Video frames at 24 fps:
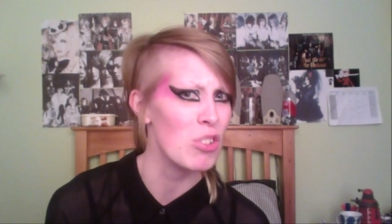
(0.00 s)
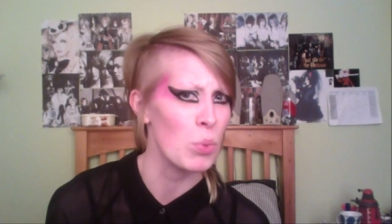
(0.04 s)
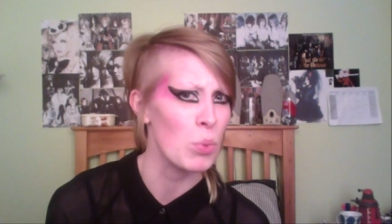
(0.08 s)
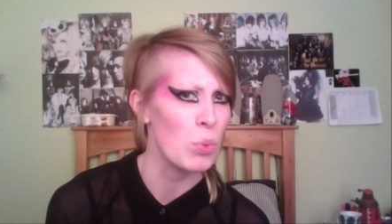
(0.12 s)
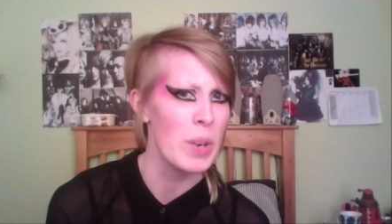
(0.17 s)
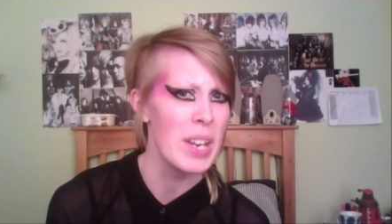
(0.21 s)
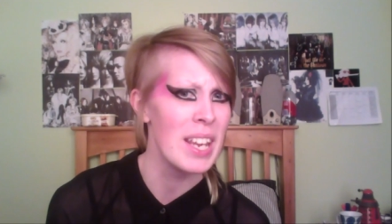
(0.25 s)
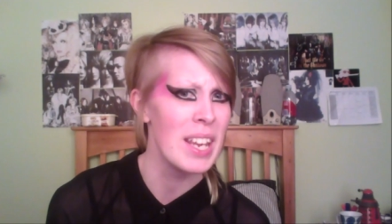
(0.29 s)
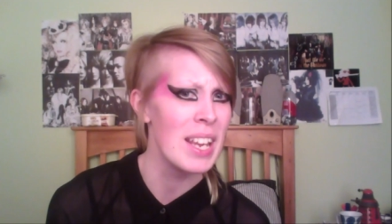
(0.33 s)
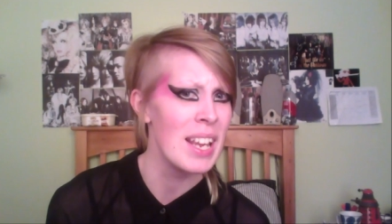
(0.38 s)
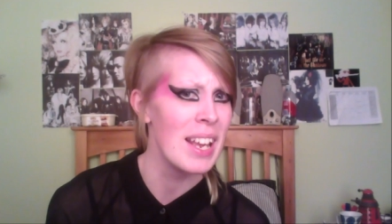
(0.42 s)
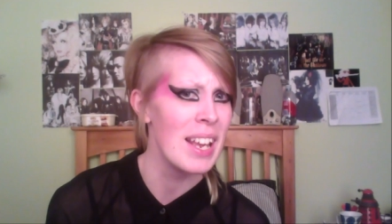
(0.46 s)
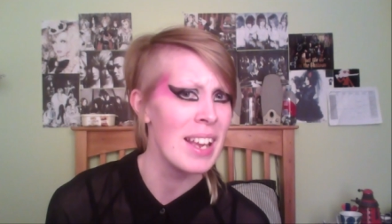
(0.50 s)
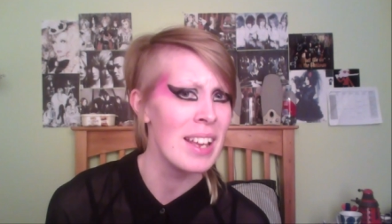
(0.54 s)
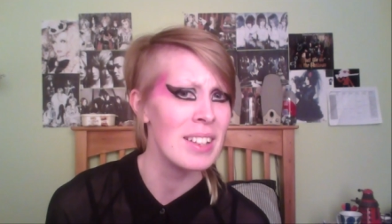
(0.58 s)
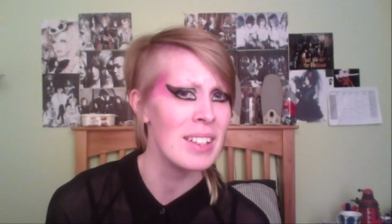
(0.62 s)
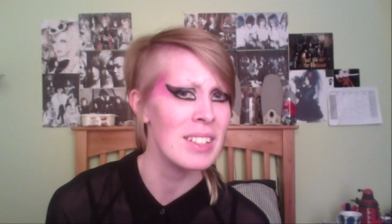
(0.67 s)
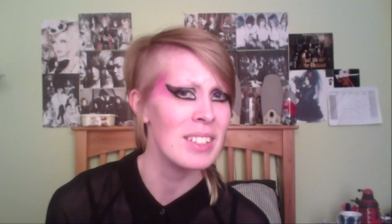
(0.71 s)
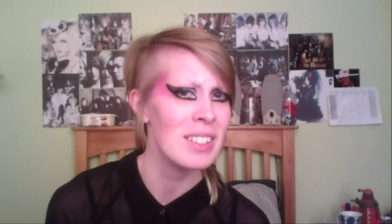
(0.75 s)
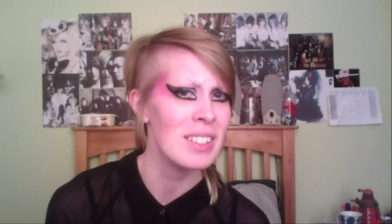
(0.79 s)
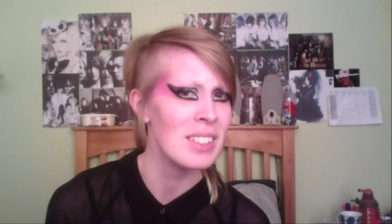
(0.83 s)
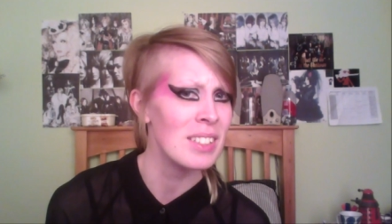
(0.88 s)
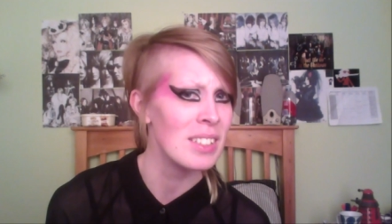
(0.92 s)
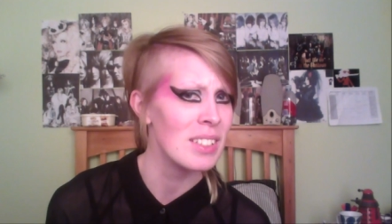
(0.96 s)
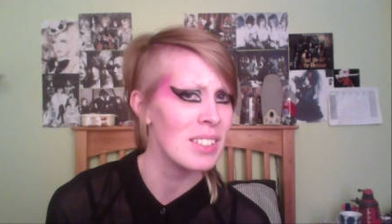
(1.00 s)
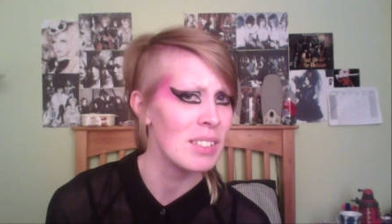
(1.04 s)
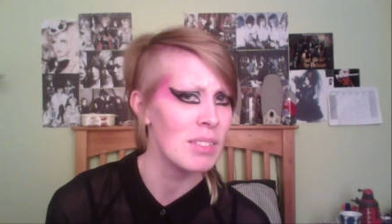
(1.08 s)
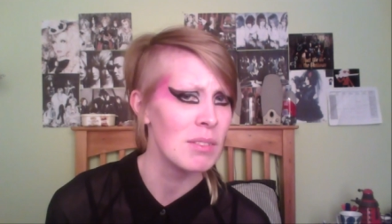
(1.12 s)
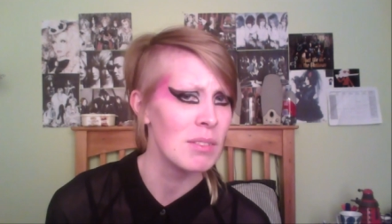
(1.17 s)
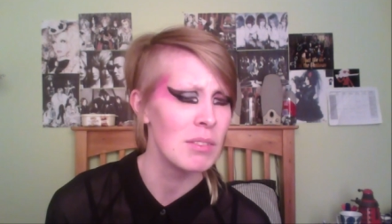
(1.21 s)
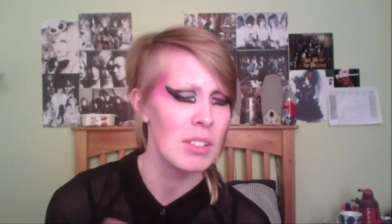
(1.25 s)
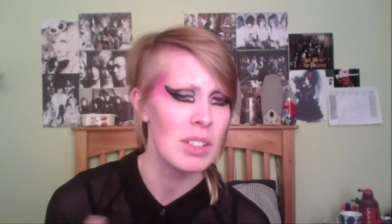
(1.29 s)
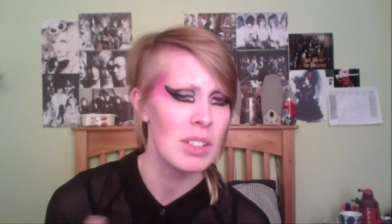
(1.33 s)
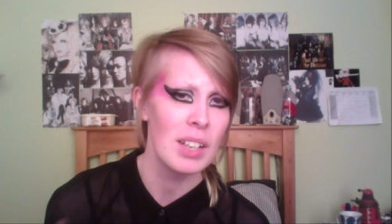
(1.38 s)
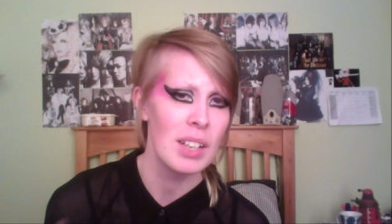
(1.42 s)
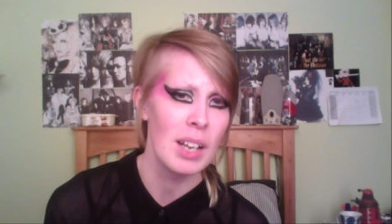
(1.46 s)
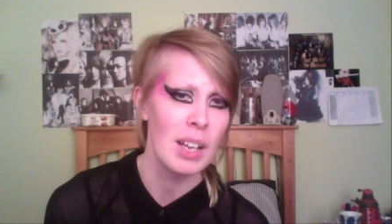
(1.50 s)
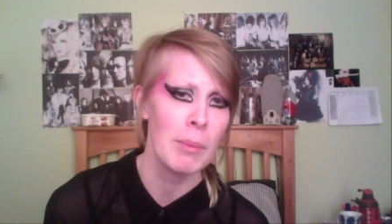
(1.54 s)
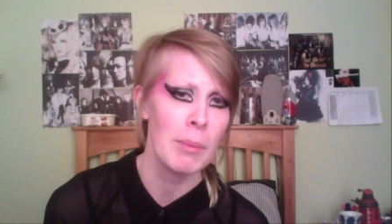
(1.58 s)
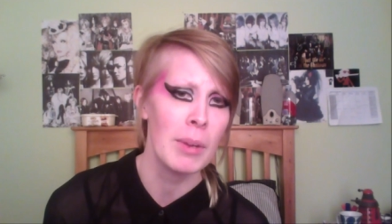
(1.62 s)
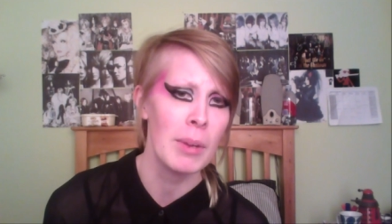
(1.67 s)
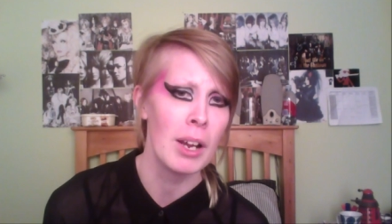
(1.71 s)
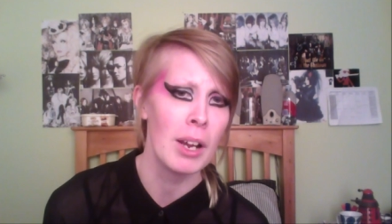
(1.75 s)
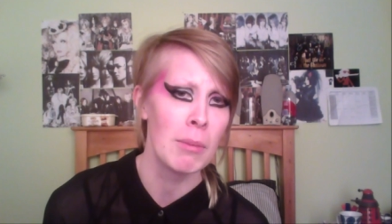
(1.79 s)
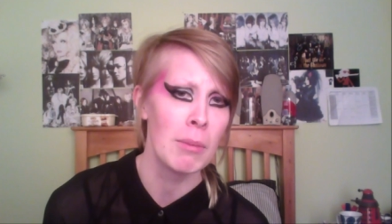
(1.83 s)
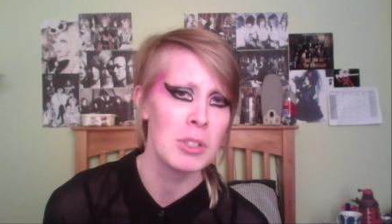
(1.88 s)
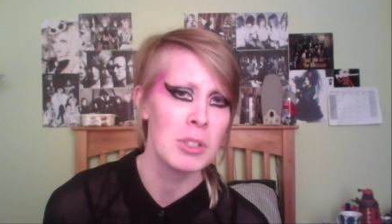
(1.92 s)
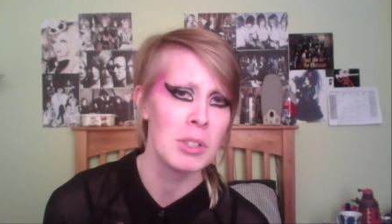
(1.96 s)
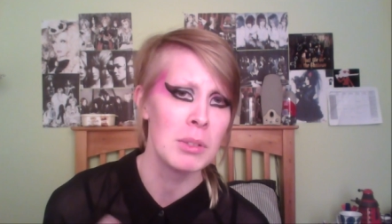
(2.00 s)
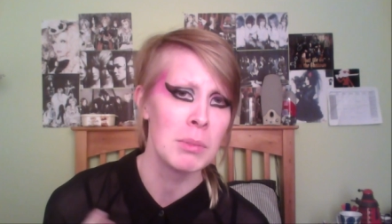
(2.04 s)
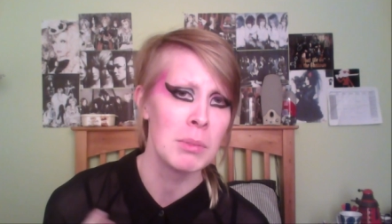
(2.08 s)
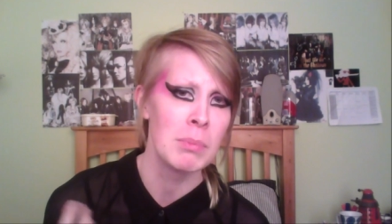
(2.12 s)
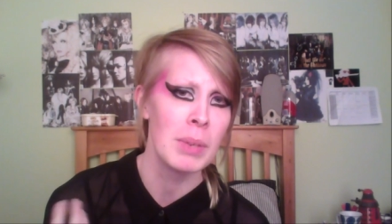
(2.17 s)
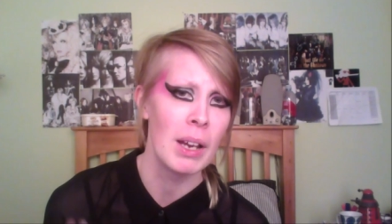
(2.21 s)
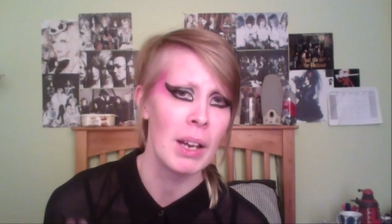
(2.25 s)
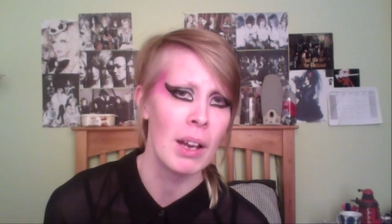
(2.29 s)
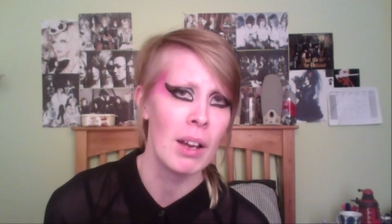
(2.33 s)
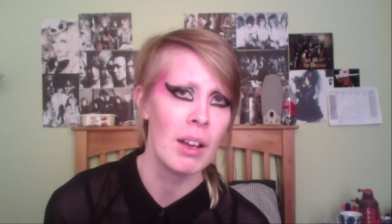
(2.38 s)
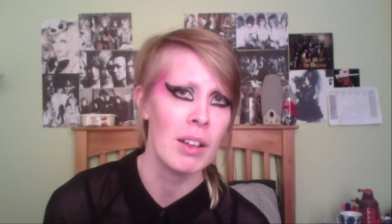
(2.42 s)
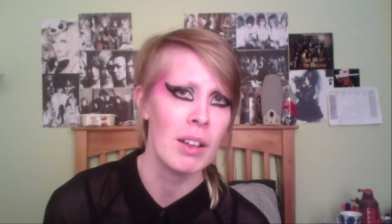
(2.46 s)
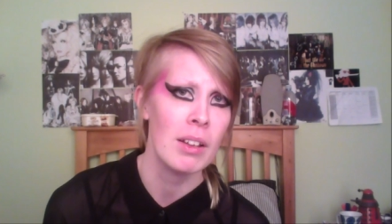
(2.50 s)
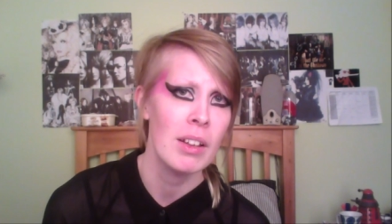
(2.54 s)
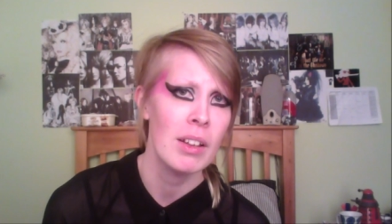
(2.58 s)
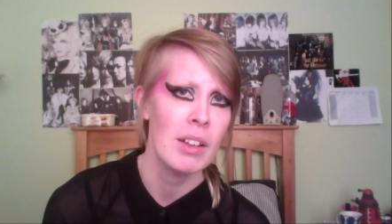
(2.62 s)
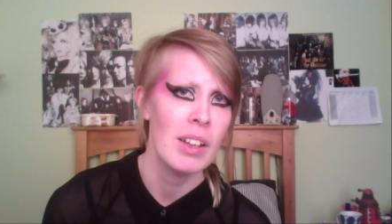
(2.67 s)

years, coming up to about,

■ YOUR OBJECTIVE: A faithful copy of all the entries is required, pictures excluded.

■ EXERCISE ANSWER:
Video frames at 24 fps:
(0.00 s)
(0.04 s)
(0.08 s)
(0.12 s)
(0.17 s)
(0.21 s)
(0.25 s)
(0.29 s)
(0.33 s)
(0.38 s)
(0.42 s)
(0.46 s)
(0.50 s)
(0.54 s)
(0.58 s)
(0.62 s)
(0.67 s)
(0.71 s)
(0.75 s)
(0.79 s)
(0.83 s)
(0.88 s)
(0.92 s)
(0.96 s)
(1.00 s)
(1.04 s)
(1.08 s)
(1.12 s)
(1.17 s)
(1.21 s)
(1.25 s)
(1.29 s)
(1.33 s)
(1.38 s)
(1.42 s)
(1.46 s)
(1.50 s)
(1.54 s)
(1.58 s)
(1.62 s)
(1.67 s)
(1.71 s)
(1.75 s)
(1.79 s)
(1.83 s)
(1.88 s)
(1.92 s)
(1.96 s)
(2.00 s)
(2.04 s)
(2.08 s)
(2.12 s)
(2.17 s)
(2.21 s)
(2.25 s)
(2.29 s)
(2.33 s)
(2.38 s)
(2.42 s)
(2.46 s)
(2.50 s)
(2.54 s)
(2.58 s)
(2.62 s)
(2.67 s)

years, coming up to about,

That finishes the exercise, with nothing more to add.